[DATA]
•••••

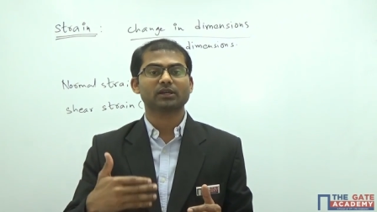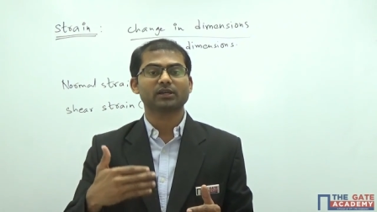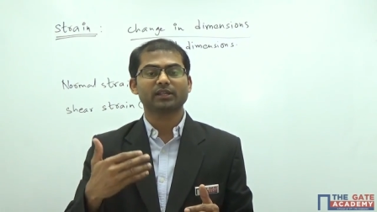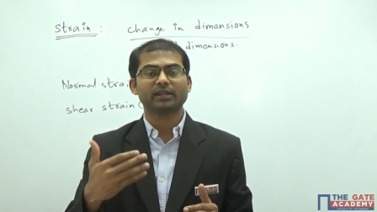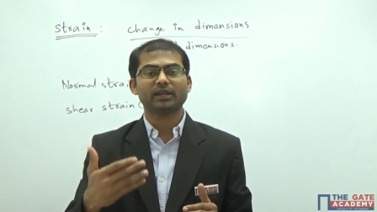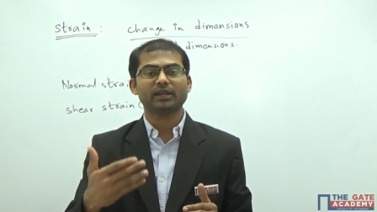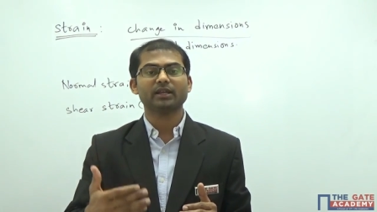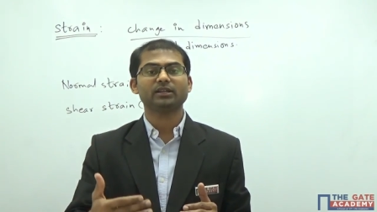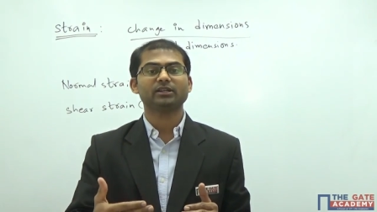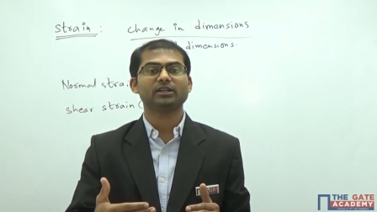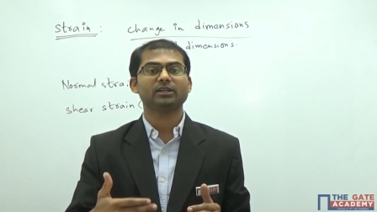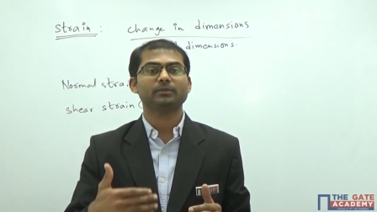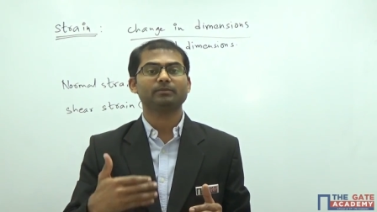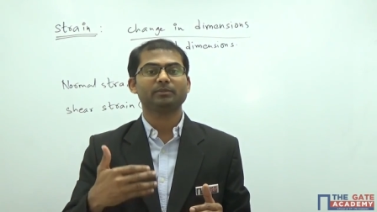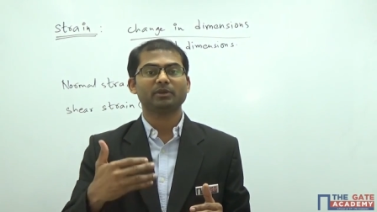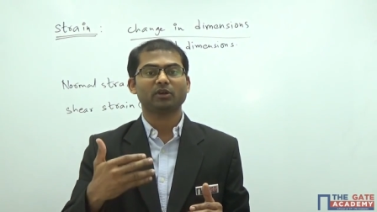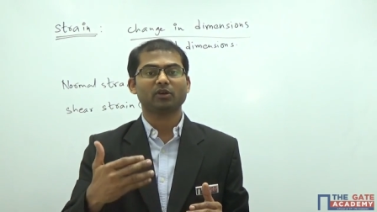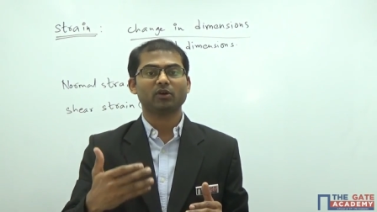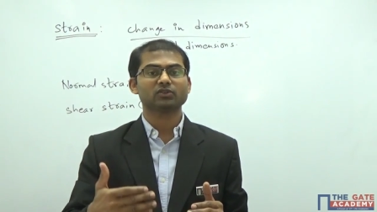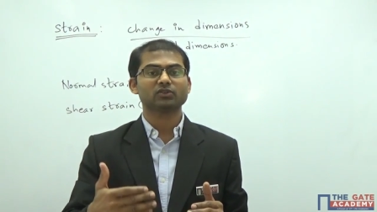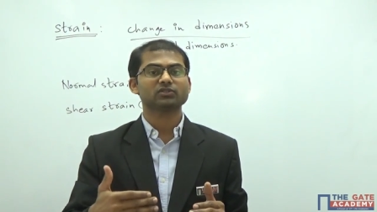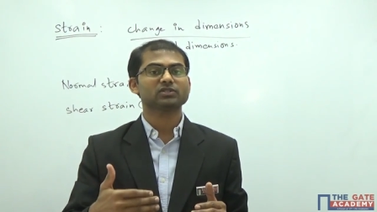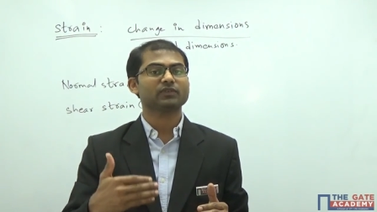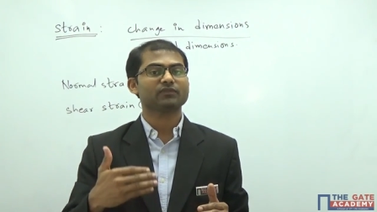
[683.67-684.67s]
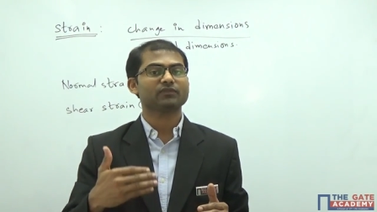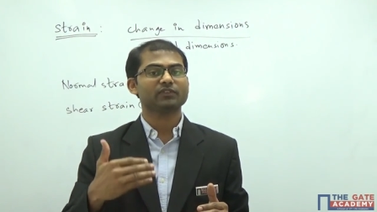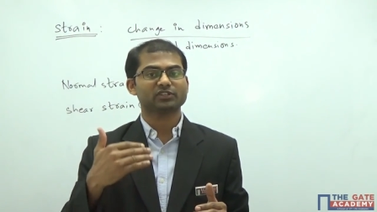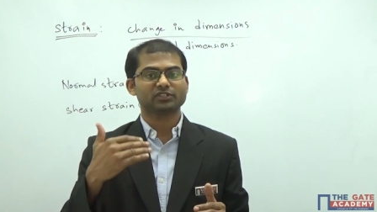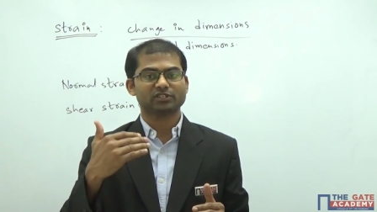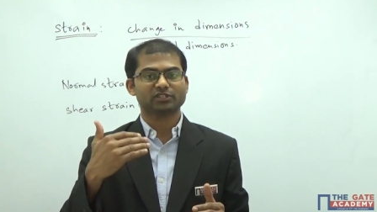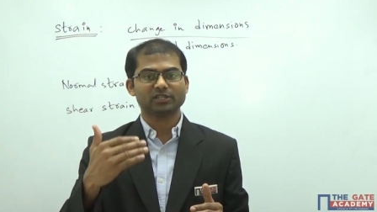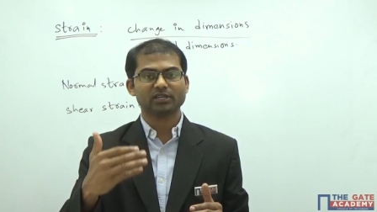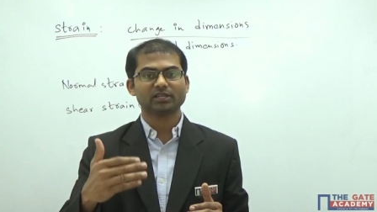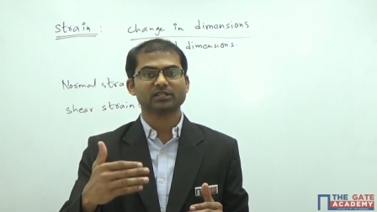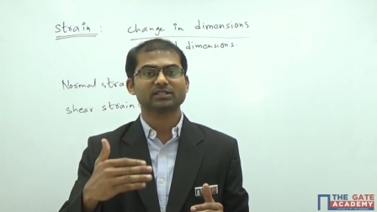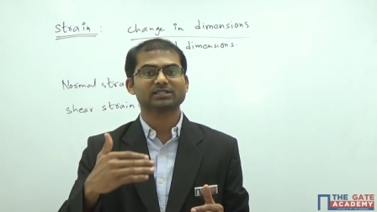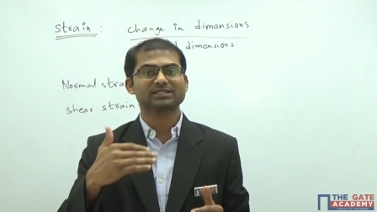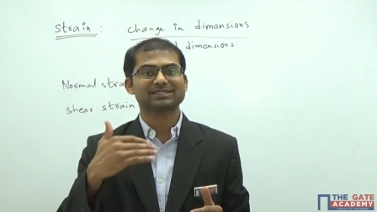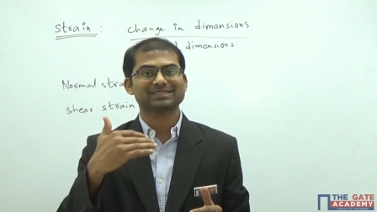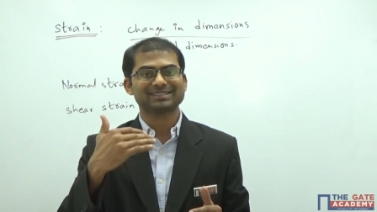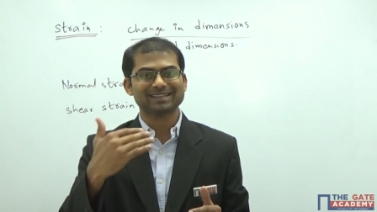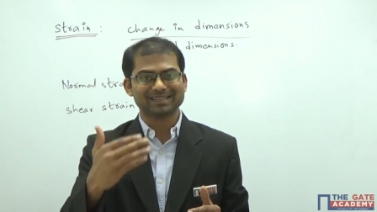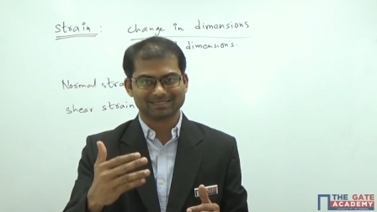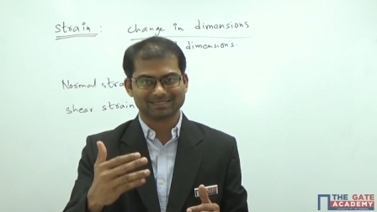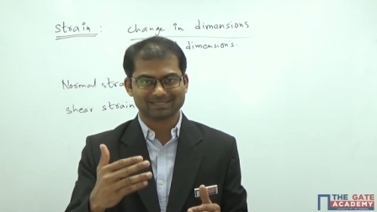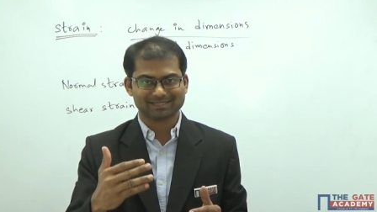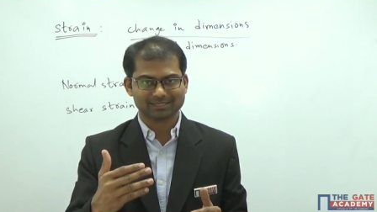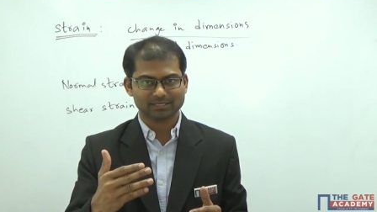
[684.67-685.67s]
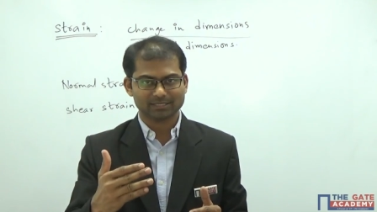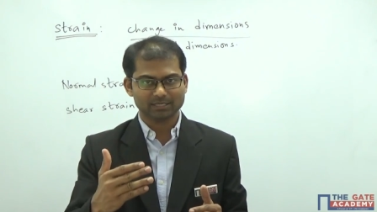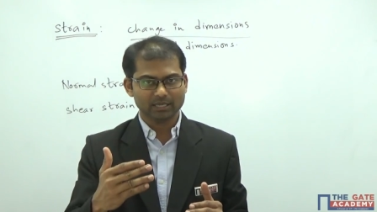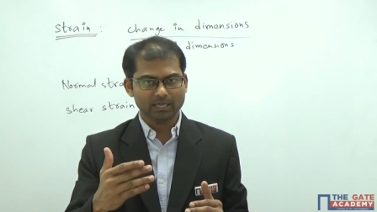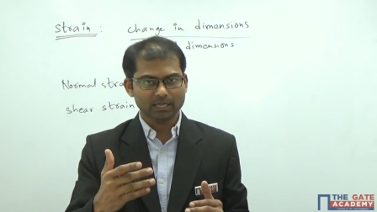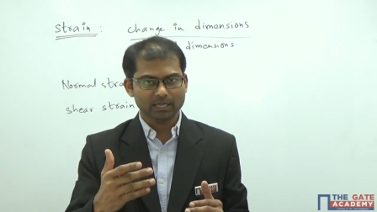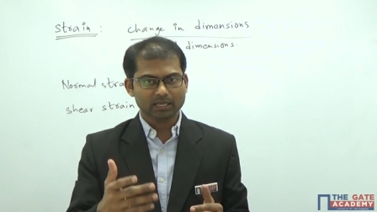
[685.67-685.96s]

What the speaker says: created because of a shear stress,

•••••

[REQUIRED WORK]
Find the line holding "[684.67-685.67s]" in the data above. Retype it and every later line exactly, through the end, but not the pictures.

[OUTPUT OF THE EXERCISE]
[684.67-685.67s]
[685.67-685.96s]

What the speaker says: created because of a shear stress,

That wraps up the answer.